Dans le cas du MARCA [4] qui, sûr de son fait, avait opté pour livrer bataille sur le terrain juridique, la déconvenue a été plus terrible encore. En juin 2012, après 18 ans de procédure, le verdict prononçant la restitution de plusieurs propriétés aux paysans, a été promptement cassé par la Cour suprême de justice. Le 22 septembre 2012, l’avocat du MARCA, Antonio Trejo Cabrera, était assassiné (et quelques mois plus tard, son frère qui avait élevé la voix pour réclamer justice). Depuis réoccupations et expulsions se succèdent avec leur lot de détenus, de blessés et de morts dans les propriétés en dispute : El Despertar, La Trinidad, San Isidro et Paso Aguán. C’est dans cette dernière, placée sous la vigilance des milices de sécurité privée du magnat de la palme Miguel Facussé Barjum que, le 2 juillet 2012, avait été découvert le corps de Gregorio Chávez, sept jours après avoir été séquestré. Le 25 avril 2013, c’est le corps de José Antonio Lopez Lara disparu le 29 avril 2012 qui était exhumé sous la supervision d’organisations de défense des droits humains.

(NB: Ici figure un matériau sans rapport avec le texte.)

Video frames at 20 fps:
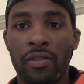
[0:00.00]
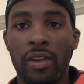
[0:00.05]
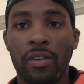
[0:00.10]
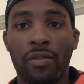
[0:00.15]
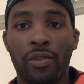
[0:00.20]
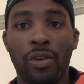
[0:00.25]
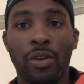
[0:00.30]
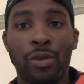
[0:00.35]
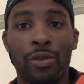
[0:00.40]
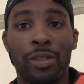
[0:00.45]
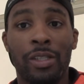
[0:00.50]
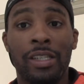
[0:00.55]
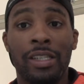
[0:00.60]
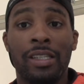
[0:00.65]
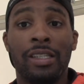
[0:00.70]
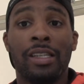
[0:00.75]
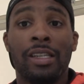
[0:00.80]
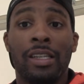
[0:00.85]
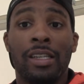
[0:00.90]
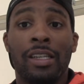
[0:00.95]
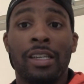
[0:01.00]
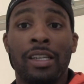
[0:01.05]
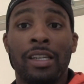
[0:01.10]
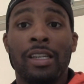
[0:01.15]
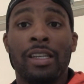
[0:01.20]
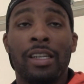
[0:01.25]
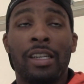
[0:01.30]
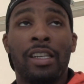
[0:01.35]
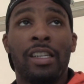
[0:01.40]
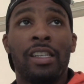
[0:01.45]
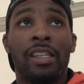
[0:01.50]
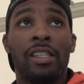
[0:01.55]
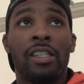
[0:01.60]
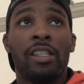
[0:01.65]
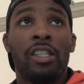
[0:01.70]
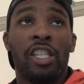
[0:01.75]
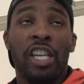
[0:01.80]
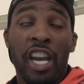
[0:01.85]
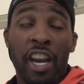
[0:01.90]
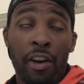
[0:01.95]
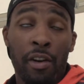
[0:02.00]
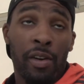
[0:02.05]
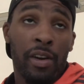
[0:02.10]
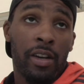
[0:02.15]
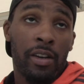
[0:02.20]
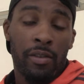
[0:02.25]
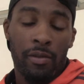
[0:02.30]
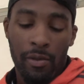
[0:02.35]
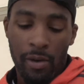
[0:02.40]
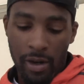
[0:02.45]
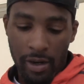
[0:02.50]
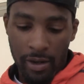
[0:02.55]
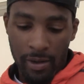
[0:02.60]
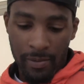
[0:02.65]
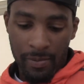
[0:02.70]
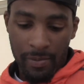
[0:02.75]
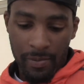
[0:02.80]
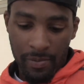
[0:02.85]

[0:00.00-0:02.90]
difficulties sharing, right?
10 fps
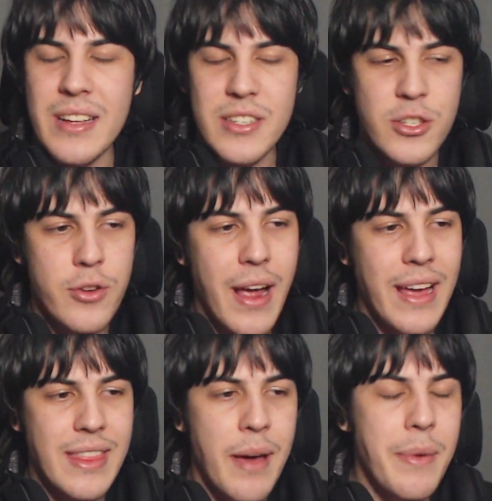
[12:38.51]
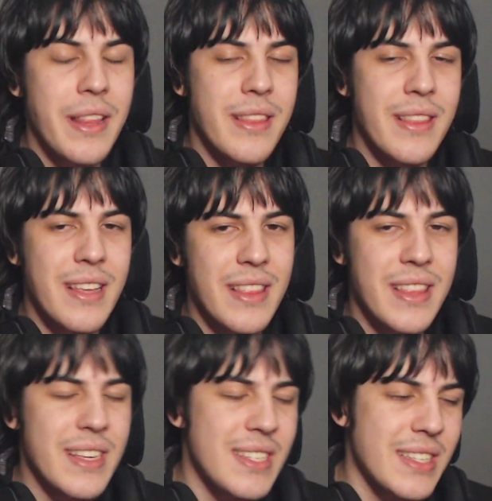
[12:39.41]
strength. I mean,
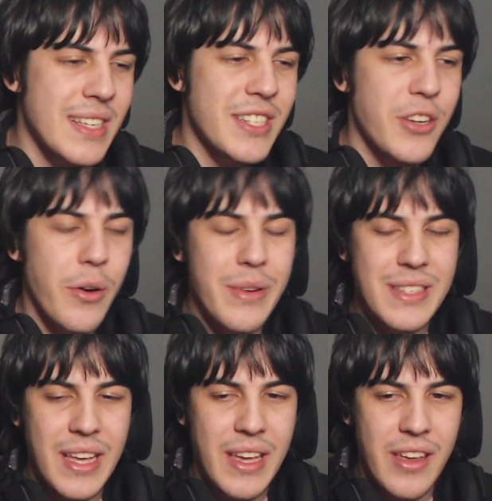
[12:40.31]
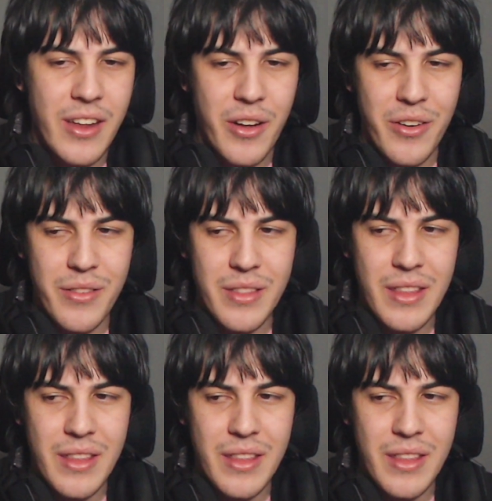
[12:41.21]
this show is like, you know,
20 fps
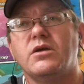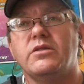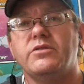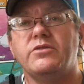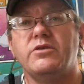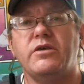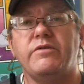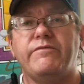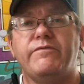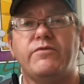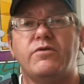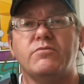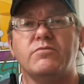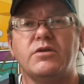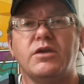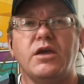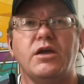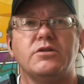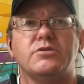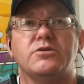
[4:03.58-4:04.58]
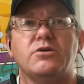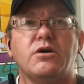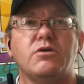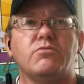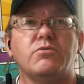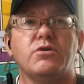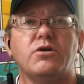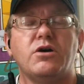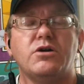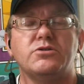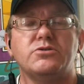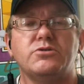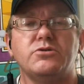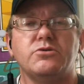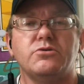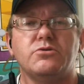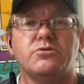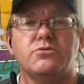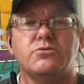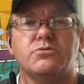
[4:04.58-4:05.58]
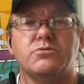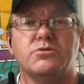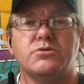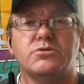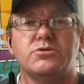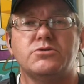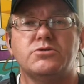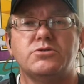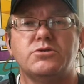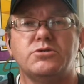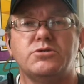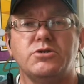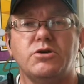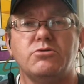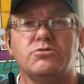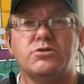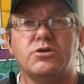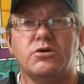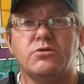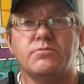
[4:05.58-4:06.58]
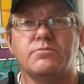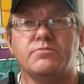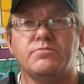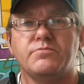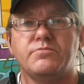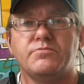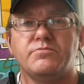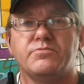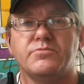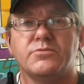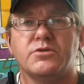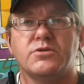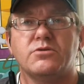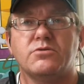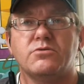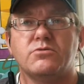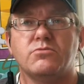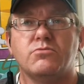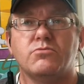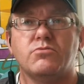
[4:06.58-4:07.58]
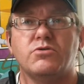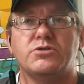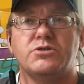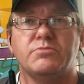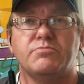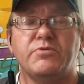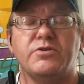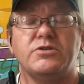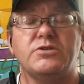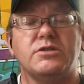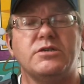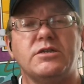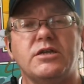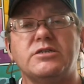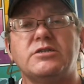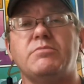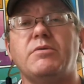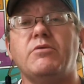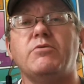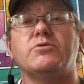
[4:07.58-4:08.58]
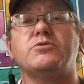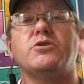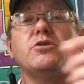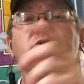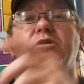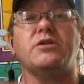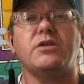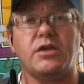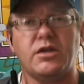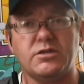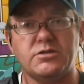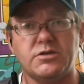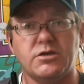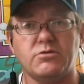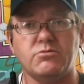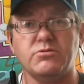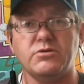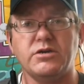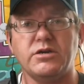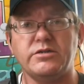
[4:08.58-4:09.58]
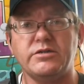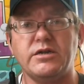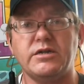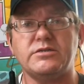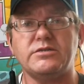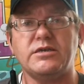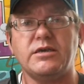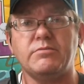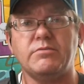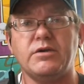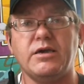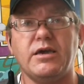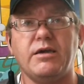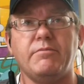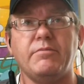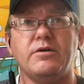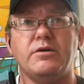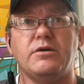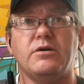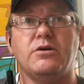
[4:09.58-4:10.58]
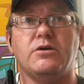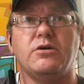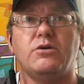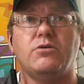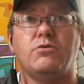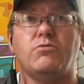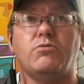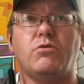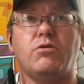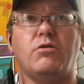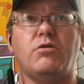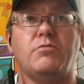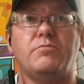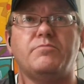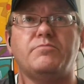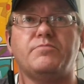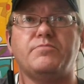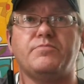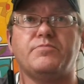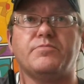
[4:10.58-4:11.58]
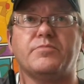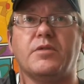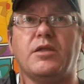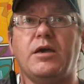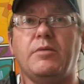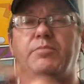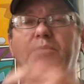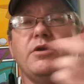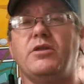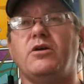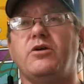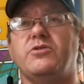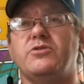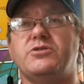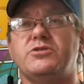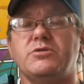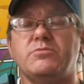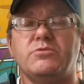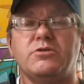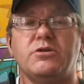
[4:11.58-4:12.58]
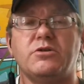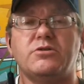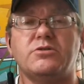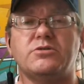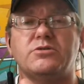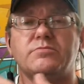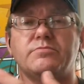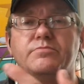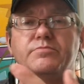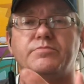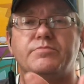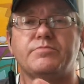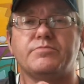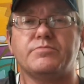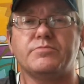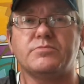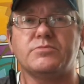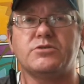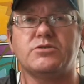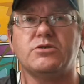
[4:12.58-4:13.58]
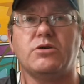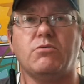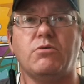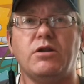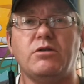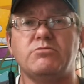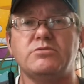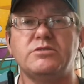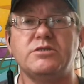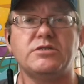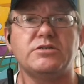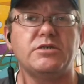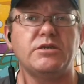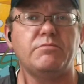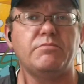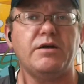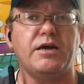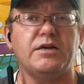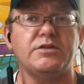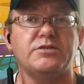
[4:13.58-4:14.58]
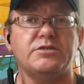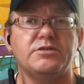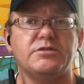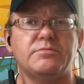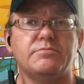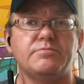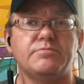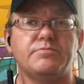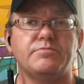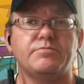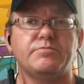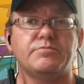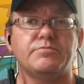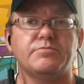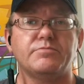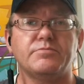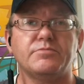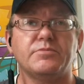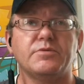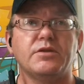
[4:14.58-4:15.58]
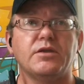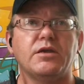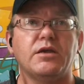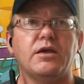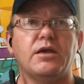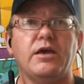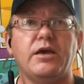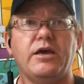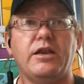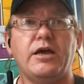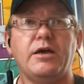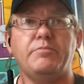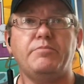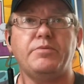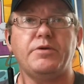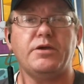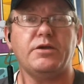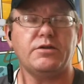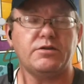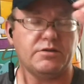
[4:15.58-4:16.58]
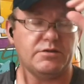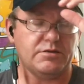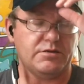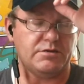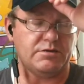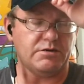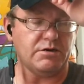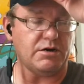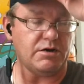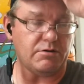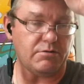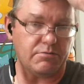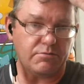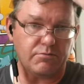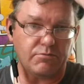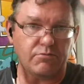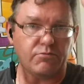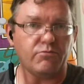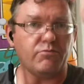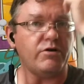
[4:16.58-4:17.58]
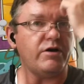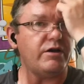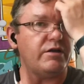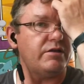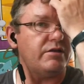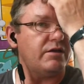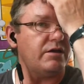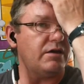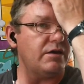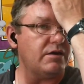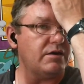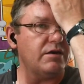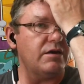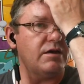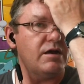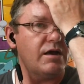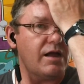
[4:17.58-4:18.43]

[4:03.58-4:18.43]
Then from Kanto, I went on to Johto, which eventually led to my return to Kanto in that same game, where I beat all the gym leaders. So I wound up with 16 badges, and I beat Red in the end.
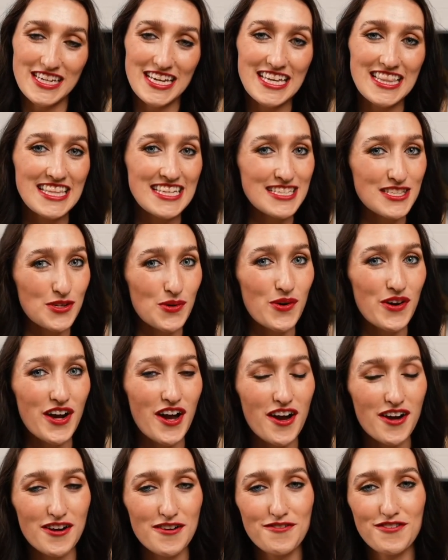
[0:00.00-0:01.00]
In this
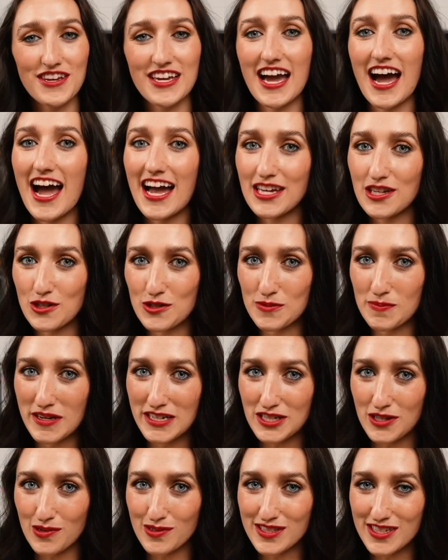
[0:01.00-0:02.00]
choreography, I use my
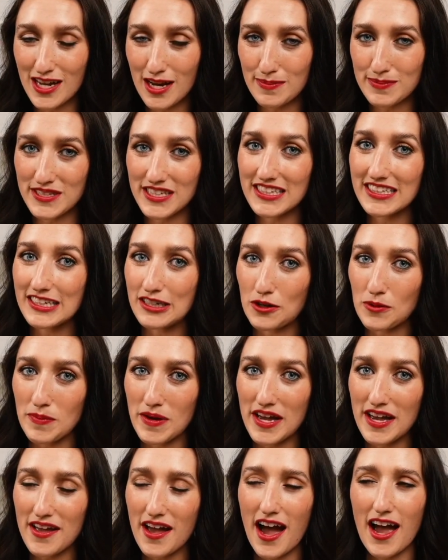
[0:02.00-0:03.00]
toe stops a little bit.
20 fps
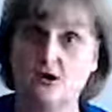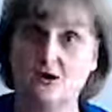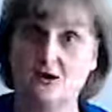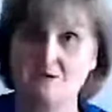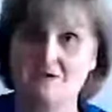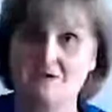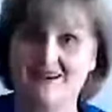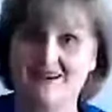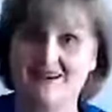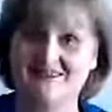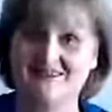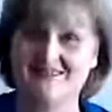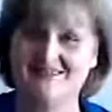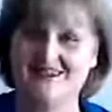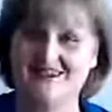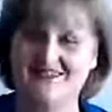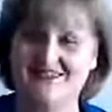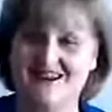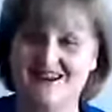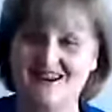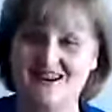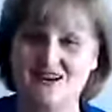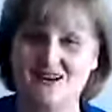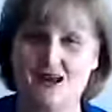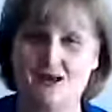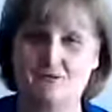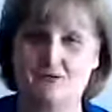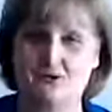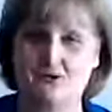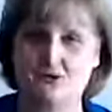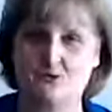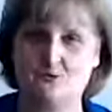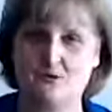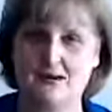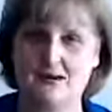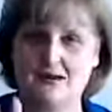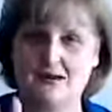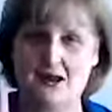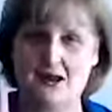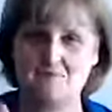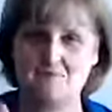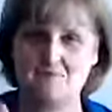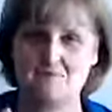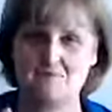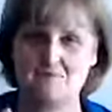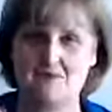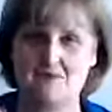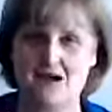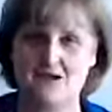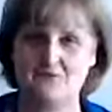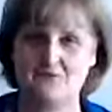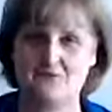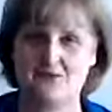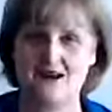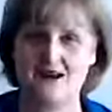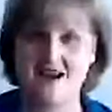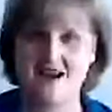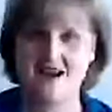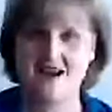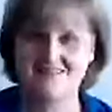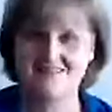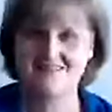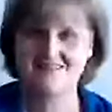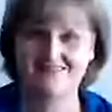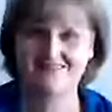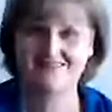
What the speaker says: about it, all right? You have a good weekend. Bye for now.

« Gregorio Chavez » c’est le nom que s’est donné le groupe de paysans qui le 5 mai dernier, a réinvesti « Paso Aguán ». Le 21 mai l’intervention brutale de 300 militaires, secondée par une quarantaine de d’agents de sécurité privée, à La Trinidad et El Despertar, au cours de laquelle plusieurs personnes ont été blessées et d’autres détenues, a suscité l’indignation internationale [5]. La situation est si inquiétante que, depuis début mai, la Commission Inter américaine des Droits Humains (CIDH) a étendu la liste déjà étendue de personnes pour lesquelles elle recommande des mesures de protection à l’ensemble des organisations paysannes de l’Aguán. Le 28 mai, 108 membres du Congrès des États-Unis ont écrit au secrétaire d’État John Kerry pour exprimer leur préoccupation à propos de la détérioration de la situation des Droits Humains. Auparavant en 2013, mandaté pour évaluer le respect des règles d’éthique dans l’attribution d’un prêt de la Société Financière Internationale (du groupe Banque mondiale) à la Corporation Dinant (propriété de Miguel Facussé), le Compliance Advisor Ombudsman (CAO), a rendu un rapport accablant et préconisé le gel du deuxième versement prévu à hauteur de 15 millions de dollars. Mais sourd aux avertissements qui se multiplient, le gouvernement persiste dans la surenchère militariste pour régler le problème de la violence dans l’Aguán, terme générique destiné à alimenter la confusion en créant un amalgame entre violence sociale et violence imputée au narco-trafic et au crime organisé.
Parallèlement aux expulsions de paysans qui se déroulent presque quotidiennement, les autorités ont cherché à donner le change en mettant en place en février dernier, une force interdisciplinaire (armée, justice police) chargée d’enquêter sur les crimes dans l’Aguán. Dans ce cadre, près de quarante exhumations ont été ordonnées sans l’accord des familles et en tenant soigneusement à l’écart (voire en menaçant ouvertement) les organisations indépendantes de défense des droits humains. Quant à Miguel Facussé, l’annonce, le 22 mai dernier, du désarmement de ses employés de sécurité privée, a été peu après suivie de l’offre de céder une partie de « ses terres » pour la construction de maisons destinées aux militaires mobilisés dans le cadre de l’opération « Xatruch [6] ». Au regard de cette occupation militaire qui semble vouloir s’installer dans la durée, gageons que l’investissement sera vite amorti.